> Material for the task
↓

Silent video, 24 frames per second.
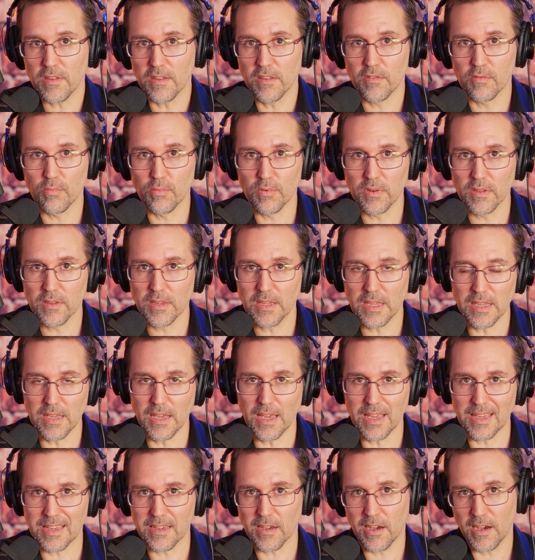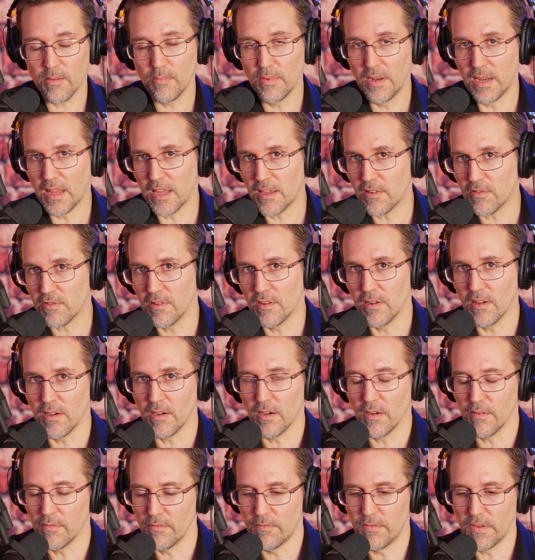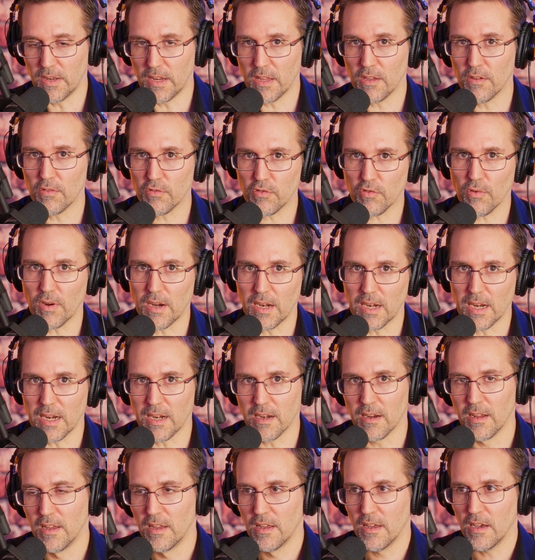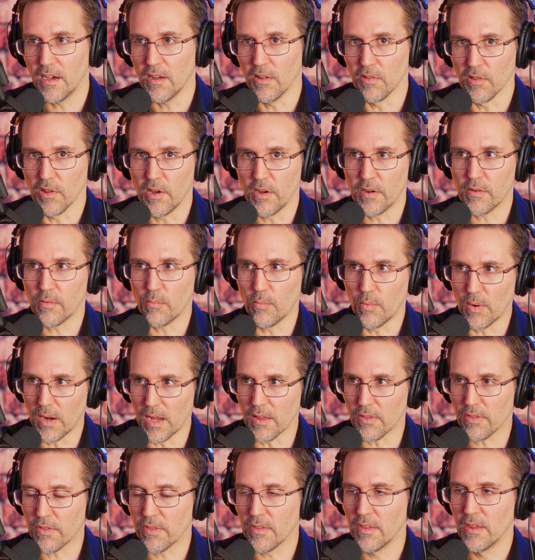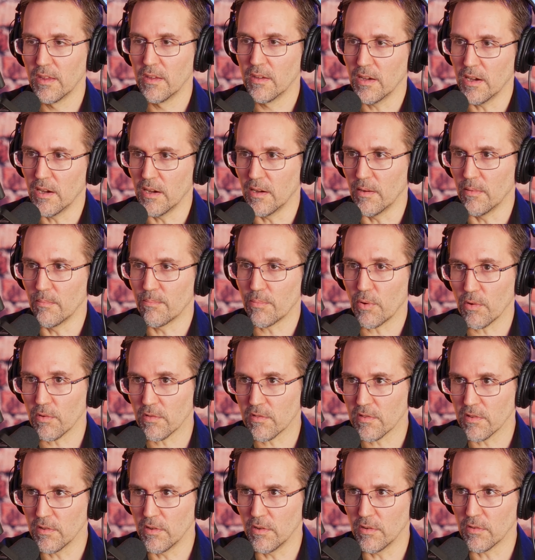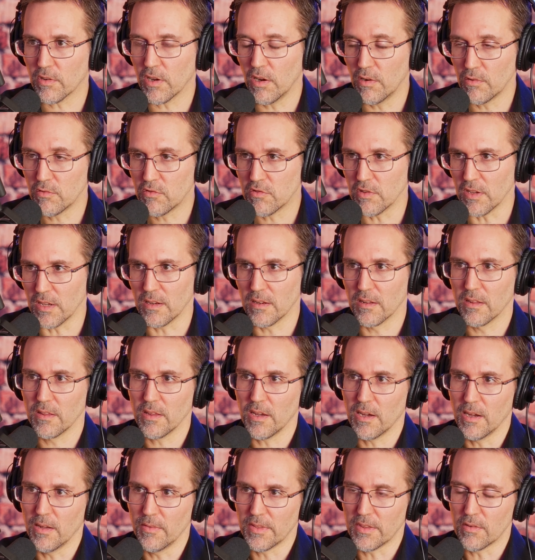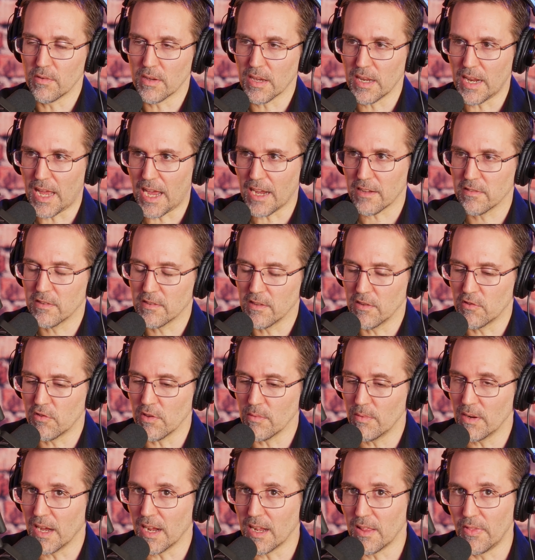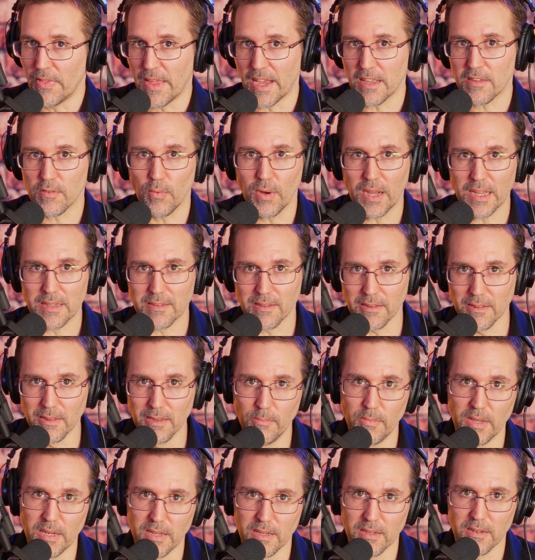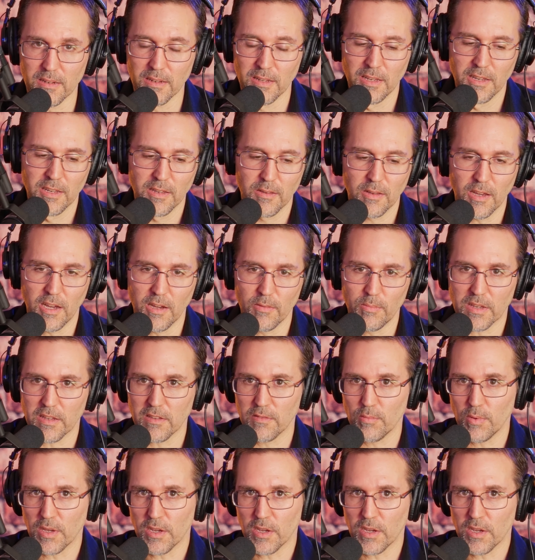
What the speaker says: is really a combination of video training along with personal coaching. You get access to Gemini, and that's why it's limited because we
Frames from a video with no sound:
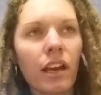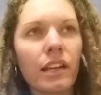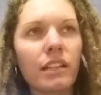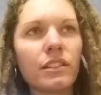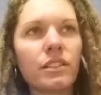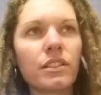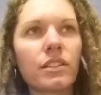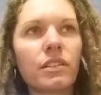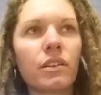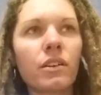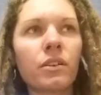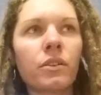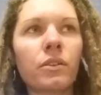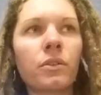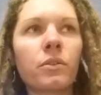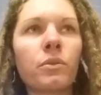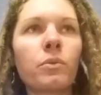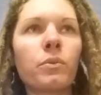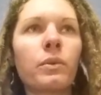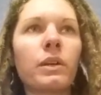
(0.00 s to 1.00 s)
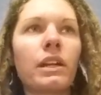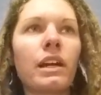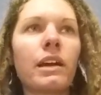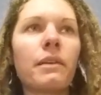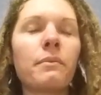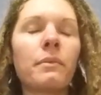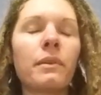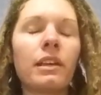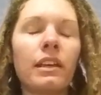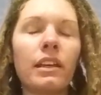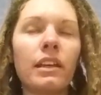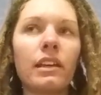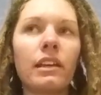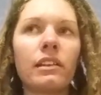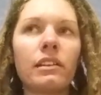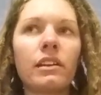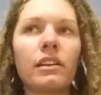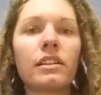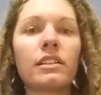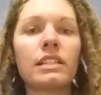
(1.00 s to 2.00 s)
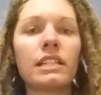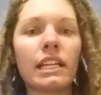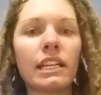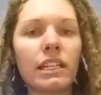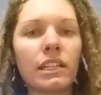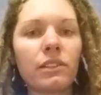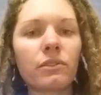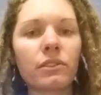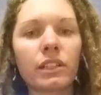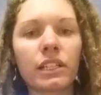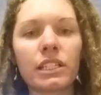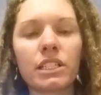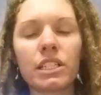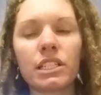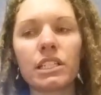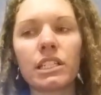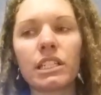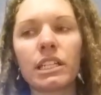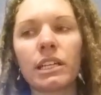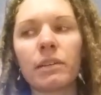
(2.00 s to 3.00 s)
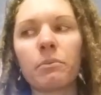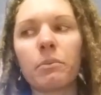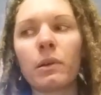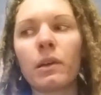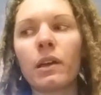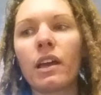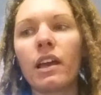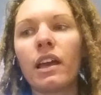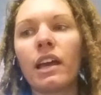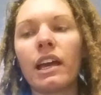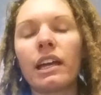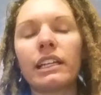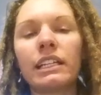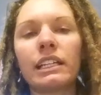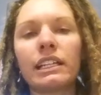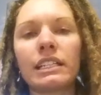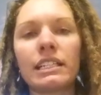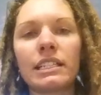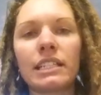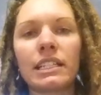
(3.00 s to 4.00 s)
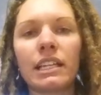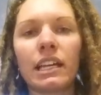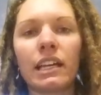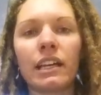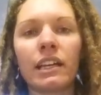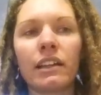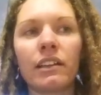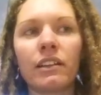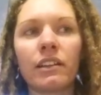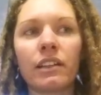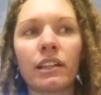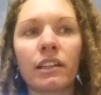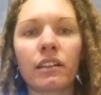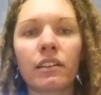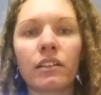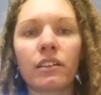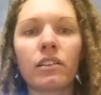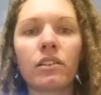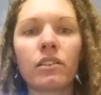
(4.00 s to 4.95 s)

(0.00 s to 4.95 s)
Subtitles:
And so when I'm in a dating relationship and I say, like,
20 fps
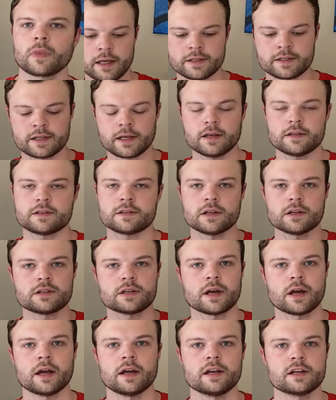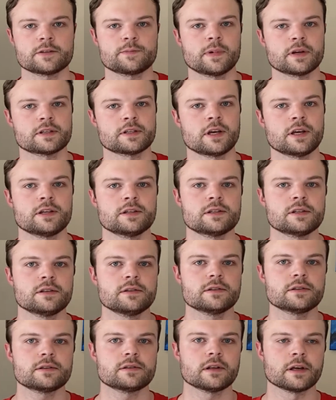It sets such high
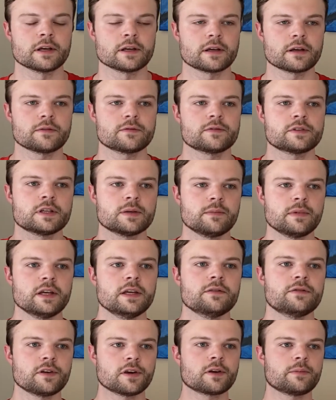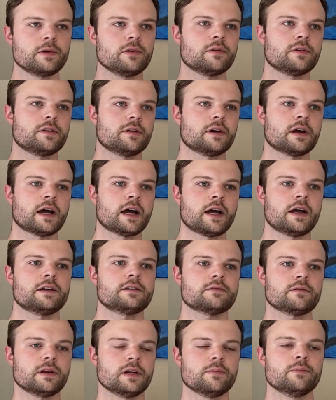expectations. Like, to me, if you're gonna be one of the
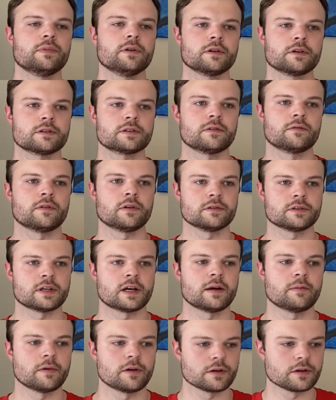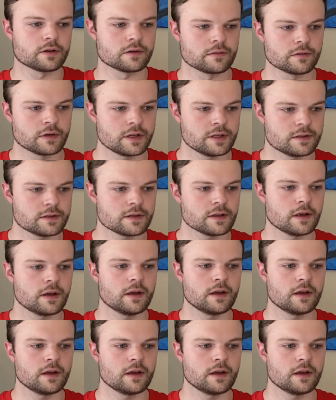highest rated books of all time on Goodreads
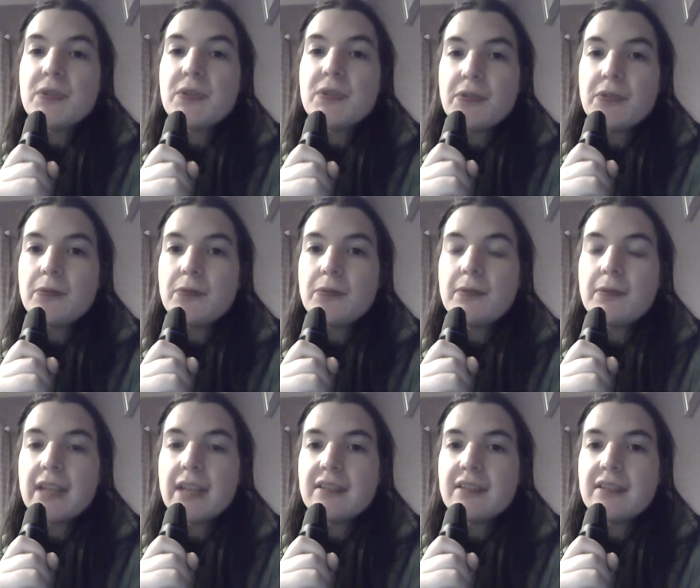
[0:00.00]
to do
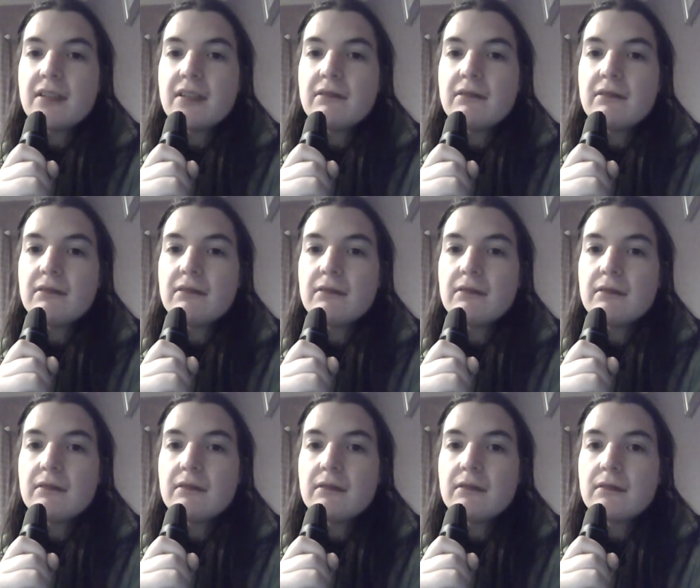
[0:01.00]
that stuff.
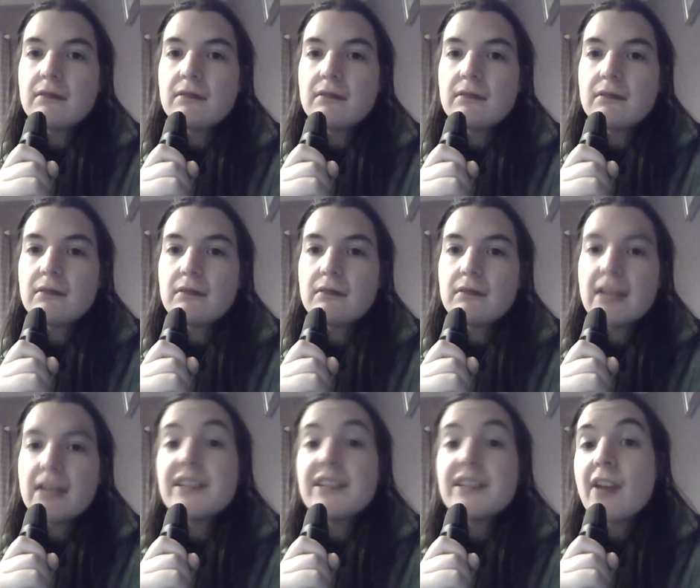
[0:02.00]

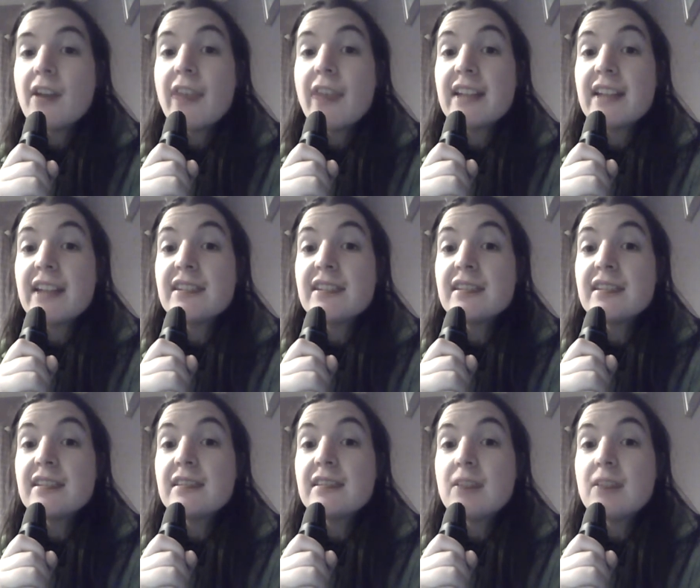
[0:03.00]
It's not that it's
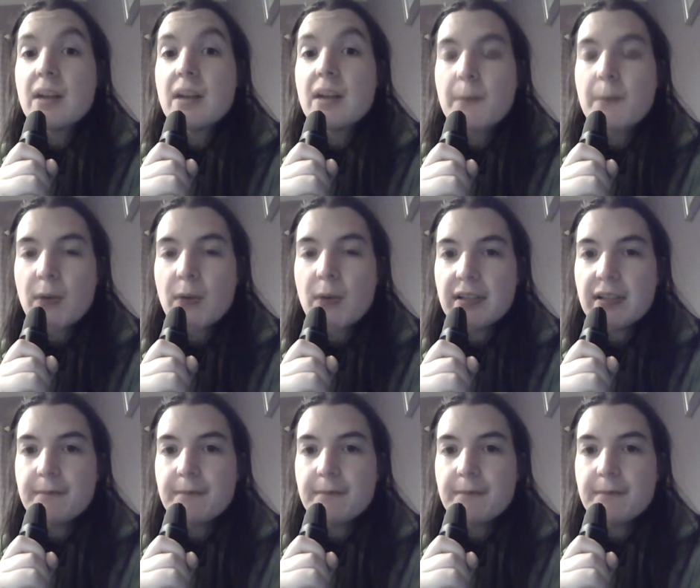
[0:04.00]
not important.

↑

The expected result is every line from the material above that includes "video".

Silent video, 24 frames per second.
What the speaker says: is really a combination of video training along with personal coaching. You get access to Gemini, and that's why it's limited because we
Frames from a video with no sound:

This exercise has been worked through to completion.